En Floride, que se passe-t-il si un locataire loue un logement et que le créancier hypothécaire (une banque, par exemple) saisit le bien ? Le locataire est-il autorisé à rester dans les lieux ? Son bail est-il résilié suite à la saisie ? Qu'en est-il si le locataire est une personne de bonne foi, ignorant tout de l'existence de l'hypothèque ?
De manière générale, deux préoccupations se dégagent dans ce domaine :
- (1) lorsque le locataire a conclu le bail avant L'hypothèque a été constituée sur la propriété
- (2) lorsque le locataire a conclu le bail après L'hypothèque a été contractée.

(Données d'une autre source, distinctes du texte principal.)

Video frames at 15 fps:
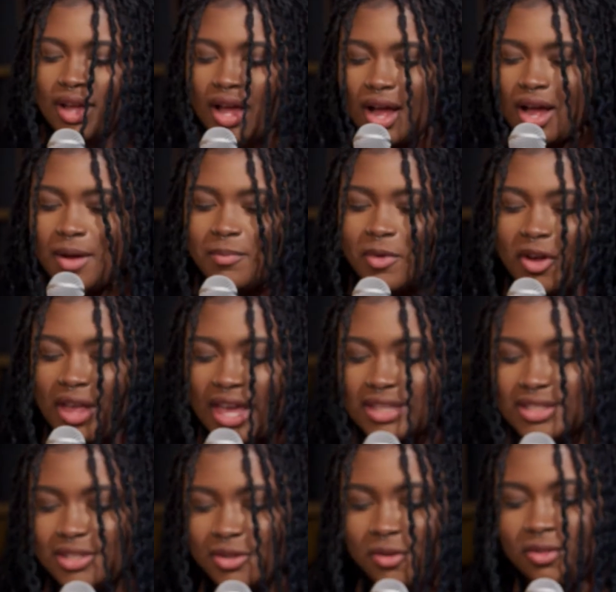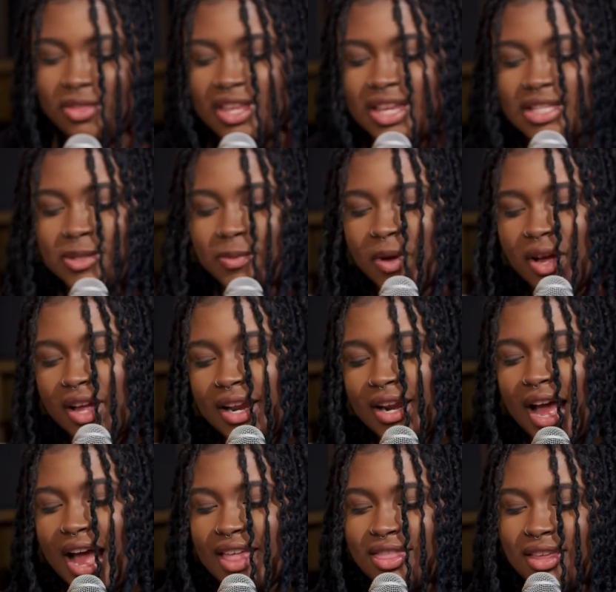Um, okay, so this one
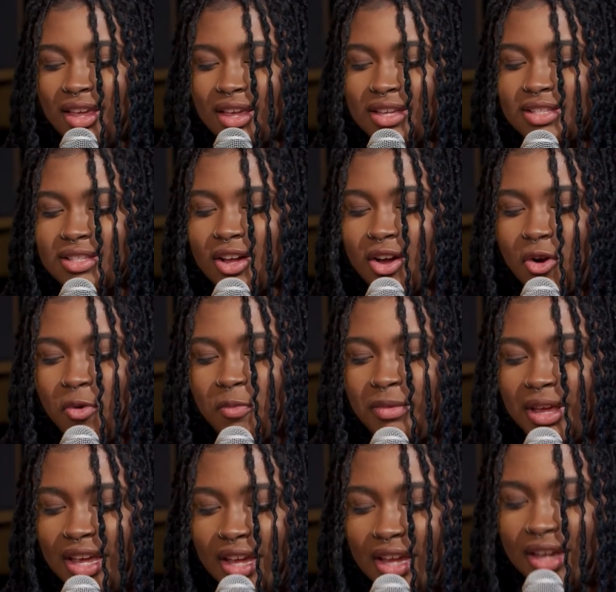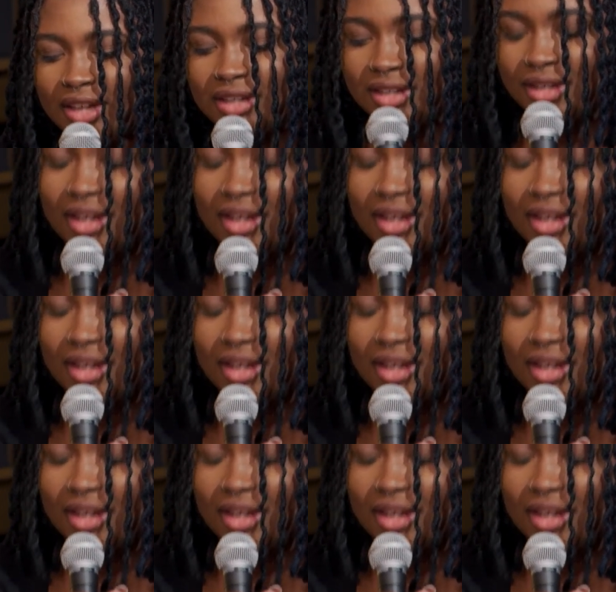I think is the homemade,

Un bail conclu avant L'inscription de l'hypothèque prime la constitution de celle-ci. Autrement dit, une hypothèque ultérieure ou une saisie immobilière n'a aucun effet sur le bail. L'acquéreur lors d'une saisie immobilière acquiert le bien « sous réserve » du bail. Cela signifie que son intérêt est grevé par le bail du locataire, même si celui-ci n'a pas été dûment enregistré. Par conséquent, une saisie immobilière ne constitue pas un motif d'expulsion d'un locataire tant que le bail a été conclu avant l'inscription de l'hypothèque sur le bien.
Combien de temps ai-je pour quitter les lieux après une saisie immobilière ?
Ce domaine du droit floridien se complexifie si le bail a été conclu dans après L'hypothèque a été constituée. La première question est de déterminer si le créancier hypothécaire – généralement la banque – souhaite résilier le bail du locataire ou lui permettre de rester dans les lieux. Si le créancier hypothécaire opte pour la première solution, le bail et le droit d'occupation du locataire peuvent être résiliés par la procédure de saisie immobilière. Le créancier hypothécaire doit néanmoins respecter les délais de préavis (généralement 90 jours). Dans ce cas, la seule option du locataire est de retarder l'expulsion, ce qu'il peut faire pendant quelques mois.